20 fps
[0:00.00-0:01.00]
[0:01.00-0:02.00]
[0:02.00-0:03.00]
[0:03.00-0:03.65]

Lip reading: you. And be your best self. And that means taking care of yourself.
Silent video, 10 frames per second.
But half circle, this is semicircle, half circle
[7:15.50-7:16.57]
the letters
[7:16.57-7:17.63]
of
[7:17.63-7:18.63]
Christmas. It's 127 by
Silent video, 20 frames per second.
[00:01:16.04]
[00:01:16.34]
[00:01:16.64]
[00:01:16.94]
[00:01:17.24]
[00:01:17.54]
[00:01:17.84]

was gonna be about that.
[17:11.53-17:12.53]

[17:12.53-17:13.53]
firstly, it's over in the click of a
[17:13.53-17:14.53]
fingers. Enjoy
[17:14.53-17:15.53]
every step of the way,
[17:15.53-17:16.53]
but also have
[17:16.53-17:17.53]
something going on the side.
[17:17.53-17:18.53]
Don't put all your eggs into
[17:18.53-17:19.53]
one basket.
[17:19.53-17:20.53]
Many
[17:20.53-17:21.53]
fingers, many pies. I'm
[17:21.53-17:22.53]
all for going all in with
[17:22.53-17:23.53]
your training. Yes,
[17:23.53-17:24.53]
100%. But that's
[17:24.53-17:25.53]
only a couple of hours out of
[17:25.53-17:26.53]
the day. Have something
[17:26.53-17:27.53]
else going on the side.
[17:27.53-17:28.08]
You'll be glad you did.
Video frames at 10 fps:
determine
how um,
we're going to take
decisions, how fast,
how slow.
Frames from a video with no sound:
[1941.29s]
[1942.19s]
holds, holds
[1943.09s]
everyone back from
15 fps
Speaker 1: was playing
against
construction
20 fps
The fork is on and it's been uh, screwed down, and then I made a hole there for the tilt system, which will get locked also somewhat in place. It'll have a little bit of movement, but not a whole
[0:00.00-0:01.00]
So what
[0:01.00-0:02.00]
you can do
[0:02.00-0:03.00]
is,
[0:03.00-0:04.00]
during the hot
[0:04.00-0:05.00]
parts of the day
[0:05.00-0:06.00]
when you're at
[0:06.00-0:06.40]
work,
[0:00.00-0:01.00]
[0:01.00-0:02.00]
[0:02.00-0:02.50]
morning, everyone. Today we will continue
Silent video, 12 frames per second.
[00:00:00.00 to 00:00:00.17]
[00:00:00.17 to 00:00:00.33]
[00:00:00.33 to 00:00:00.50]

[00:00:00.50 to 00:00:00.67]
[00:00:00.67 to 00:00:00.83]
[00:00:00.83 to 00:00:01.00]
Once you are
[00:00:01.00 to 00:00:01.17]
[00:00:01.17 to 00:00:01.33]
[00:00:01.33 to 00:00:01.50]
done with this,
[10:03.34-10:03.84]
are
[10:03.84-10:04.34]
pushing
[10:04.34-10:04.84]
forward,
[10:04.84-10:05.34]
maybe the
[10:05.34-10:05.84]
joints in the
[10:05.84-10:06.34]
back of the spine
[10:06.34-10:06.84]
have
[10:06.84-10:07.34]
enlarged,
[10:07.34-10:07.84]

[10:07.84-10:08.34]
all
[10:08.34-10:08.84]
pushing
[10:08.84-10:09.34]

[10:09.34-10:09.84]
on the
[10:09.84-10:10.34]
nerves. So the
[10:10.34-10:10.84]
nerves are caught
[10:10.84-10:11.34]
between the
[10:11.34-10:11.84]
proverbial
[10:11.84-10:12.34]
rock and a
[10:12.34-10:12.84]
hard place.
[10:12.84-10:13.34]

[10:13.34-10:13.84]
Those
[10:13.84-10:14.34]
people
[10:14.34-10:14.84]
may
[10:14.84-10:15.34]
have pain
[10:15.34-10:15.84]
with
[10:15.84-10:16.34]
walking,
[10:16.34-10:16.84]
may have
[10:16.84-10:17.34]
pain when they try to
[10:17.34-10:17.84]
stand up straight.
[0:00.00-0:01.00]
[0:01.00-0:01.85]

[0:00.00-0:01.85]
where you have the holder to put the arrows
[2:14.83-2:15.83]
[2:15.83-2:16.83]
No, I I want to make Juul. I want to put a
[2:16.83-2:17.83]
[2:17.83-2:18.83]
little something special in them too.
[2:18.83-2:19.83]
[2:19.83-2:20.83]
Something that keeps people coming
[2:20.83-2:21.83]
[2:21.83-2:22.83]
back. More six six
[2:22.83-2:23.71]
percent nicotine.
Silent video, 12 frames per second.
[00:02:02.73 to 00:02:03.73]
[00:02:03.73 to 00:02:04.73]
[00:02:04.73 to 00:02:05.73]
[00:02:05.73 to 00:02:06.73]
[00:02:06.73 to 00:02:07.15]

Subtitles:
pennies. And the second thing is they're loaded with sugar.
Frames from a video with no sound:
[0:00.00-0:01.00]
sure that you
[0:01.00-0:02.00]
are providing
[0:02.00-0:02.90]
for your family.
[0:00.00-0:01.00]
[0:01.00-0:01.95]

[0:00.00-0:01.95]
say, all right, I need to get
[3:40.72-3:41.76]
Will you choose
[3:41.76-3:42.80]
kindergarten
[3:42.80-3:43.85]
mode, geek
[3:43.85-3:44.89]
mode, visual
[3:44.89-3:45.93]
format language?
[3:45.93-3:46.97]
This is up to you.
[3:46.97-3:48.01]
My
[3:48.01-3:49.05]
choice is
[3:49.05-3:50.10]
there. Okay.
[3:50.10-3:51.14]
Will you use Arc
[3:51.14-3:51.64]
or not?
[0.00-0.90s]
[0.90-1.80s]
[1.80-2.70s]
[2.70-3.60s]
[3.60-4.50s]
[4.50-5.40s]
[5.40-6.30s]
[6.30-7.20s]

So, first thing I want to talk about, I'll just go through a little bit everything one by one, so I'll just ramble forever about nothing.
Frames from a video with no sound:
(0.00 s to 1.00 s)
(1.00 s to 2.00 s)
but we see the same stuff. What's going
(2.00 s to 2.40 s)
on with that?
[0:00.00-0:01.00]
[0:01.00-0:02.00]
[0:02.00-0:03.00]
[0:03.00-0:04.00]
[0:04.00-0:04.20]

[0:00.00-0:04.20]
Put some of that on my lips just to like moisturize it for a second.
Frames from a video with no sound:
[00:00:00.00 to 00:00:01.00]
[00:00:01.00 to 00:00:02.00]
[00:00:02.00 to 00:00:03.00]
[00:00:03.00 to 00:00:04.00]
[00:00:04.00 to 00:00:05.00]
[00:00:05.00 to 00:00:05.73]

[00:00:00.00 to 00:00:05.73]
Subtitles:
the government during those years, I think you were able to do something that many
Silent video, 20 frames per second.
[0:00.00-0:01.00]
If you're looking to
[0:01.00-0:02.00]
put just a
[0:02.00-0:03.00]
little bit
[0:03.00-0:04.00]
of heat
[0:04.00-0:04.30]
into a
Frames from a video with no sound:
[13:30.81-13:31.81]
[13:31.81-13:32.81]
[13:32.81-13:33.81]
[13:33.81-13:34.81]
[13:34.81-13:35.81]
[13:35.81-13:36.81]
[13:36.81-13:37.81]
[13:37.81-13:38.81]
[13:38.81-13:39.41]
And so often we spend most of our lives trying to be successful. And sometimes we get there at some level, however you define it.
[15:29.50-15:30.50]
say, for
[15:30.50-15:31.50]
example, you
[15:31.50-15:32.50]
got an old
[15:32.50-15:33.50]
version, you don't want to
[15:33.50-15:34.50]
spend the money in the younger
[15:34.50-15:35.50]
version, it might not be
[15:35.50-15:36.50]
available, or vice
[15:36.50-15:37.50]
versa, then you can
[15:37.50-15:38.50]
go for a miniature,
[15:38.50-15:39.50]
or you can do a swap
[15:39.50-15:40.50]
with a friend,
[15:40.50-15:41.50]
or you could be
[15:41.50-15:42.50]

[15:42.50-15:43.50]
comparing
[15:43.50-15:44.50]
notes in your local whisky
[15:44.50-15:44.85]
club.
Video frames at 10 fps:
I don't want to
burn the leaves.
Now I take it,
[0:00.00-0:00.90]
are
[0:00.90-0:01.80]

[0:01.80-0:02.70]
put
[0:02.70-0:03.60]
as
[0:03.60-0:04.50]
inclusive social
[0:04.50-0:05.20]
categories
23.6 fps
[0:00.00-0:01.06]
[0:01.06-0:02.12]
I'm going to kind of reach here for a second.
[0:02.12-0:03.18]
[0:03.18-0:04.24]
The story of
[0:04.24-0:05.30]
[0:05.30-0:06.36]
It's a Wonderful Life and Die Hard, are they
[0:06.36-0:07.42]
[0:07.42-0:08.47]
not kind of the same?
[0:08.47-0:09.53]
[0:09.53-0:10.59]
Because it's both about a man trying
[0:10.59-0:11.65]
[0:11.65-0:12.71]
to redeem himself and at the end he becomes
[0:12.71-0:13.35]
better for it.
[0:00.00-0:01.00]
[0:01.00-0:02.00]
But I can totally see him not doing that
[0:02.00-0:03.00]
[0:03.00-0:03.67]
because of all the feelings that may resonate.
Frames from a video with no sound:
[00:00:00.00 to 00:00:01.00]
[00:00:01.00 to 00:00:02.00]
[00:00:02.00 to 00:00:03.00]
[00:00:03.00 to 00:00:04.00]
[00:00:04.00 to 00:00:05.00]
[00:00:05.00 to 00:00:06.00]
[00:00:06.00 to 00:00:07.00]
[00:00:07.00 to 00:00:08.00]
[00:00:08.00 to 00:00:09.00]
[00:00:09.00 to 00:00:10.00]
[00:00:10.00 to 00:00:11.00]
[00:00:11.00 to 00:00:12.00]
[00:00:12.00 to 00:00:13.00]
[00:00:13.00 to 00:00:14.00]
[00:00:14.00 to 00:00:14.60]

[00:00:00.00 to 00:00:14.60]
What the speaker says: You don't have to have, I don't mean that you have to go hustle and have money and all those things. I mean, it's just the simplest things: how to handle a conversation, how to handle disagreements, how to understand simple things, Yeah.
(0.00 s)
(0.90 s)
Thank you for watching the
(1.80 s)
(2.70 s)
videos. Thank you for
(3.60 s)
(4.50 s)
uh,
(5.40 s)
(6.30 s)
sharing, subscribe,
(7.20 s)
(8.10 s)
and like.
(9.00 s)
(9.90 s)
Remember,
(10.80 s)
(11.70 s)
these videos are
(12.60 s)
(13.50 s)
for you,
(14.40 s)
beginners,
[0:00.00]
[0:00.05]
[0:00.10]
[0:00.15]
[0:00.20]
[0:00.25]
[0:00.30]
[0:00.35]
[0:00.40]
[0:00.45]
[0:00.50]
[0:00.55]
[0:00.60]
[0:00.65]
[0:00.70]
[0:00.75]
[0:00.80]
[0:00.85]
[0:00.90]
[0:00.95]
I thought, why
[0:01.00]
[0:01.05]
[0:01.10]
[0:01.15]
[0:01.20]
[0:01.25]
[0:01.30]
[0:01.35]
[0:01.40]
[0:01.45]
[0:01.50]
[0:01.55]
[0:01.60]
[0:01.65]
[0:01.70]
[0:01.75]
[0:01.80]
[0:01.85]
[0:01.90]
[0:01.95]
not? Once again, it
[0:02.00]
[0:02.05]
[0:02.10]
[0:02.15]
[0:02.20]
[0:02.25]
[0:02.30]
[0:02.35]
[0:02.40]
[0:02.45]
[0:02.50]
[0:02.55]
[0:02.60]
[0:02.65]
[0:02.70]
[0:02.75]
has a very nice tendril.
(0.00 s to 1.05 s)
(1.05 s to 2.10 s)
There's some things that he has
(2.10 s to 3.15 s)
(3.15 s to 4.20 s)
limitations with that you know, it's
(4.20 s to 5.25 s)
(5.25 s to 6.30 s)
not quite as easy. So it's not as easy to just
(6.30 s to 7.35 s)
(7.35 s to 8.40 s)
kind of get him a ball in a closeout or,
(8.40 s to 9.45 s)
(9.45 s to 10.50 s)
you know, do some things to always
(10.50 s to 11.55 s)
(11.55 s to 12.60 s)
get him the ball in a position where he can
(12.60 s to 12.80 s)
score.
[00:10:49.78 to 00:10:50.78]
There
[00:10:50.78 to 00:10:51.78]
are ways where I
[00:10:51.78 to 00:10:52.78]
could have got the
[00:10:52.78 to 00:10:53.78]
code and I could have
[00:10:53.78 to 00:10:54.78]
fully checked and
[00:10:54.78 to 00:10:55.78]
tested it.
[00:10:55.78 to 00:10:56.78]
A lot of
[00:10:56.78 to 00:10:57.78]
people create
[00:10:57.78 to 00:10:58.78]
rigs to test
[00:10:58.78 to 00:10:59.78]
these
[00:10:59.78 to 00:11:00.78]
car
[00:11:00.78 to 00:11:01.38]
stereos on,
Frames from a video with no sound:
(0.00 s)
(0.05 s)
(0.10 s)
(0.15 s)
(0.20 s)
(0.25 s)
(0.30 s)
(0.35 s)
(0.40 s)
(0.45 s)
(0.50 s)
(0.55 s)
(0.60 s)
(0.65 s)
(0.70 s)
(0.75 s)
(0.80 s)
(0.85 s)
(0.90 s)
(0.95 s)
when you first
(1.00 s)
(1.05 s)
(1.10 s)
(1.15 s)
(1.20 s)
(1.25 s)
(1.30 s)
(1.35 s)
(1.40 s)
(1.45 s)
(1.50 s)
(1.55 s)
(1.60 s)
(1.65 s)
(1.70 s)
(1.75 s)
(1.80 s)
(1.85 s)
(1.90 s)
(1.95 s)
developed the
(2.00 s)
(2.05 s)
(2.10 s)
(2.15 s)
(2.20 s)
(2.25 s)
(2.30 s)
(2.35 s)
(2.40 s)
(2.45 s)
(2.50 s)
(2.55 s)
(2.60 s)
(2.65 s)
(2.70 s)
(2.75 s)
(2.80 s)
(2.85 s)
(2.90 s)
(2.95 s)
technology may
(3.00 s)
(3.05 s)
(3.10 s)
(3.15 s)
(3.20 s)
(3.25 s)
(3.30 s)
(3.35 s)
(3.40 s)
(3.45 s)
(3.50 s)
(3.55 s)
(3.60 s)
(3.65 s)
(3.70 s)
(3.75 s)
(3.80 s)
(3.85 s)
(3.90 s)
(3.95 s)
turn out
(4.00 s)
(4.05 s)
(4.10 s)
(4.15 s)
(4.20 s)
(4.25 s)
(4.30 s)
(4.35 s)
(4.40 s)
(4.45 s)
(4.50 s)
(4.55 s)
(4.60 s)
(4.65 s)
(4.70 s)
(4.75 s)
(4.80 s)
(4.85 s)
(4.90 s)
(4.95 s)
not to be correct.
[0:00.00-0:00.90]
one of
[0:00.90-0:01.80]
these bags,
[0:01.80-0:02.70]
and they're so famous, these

####

## About this task
Please transcribe the data exactly from its first line. End with the line that contains "[00:01:16.04]".

## Solution below
20 fps
[0:00.00-0:01.00]
[0:01.00-0:02.00]
[0:02.00-0:03.00]
[0:03.00-0:03.65]

Lip reading: you. And be your best self. And that means taking care of yourself.
Silent video, 10 frames per second.
But half circle, this is semicircle, half circle
[7:15.50-7:16.57]
the letters
[7:16.57-7:17.63]
of
[7:17.63-7:18.63]
Christmas. It's 127 by
Silent video, 20 frames per second.
[00:01:16.04]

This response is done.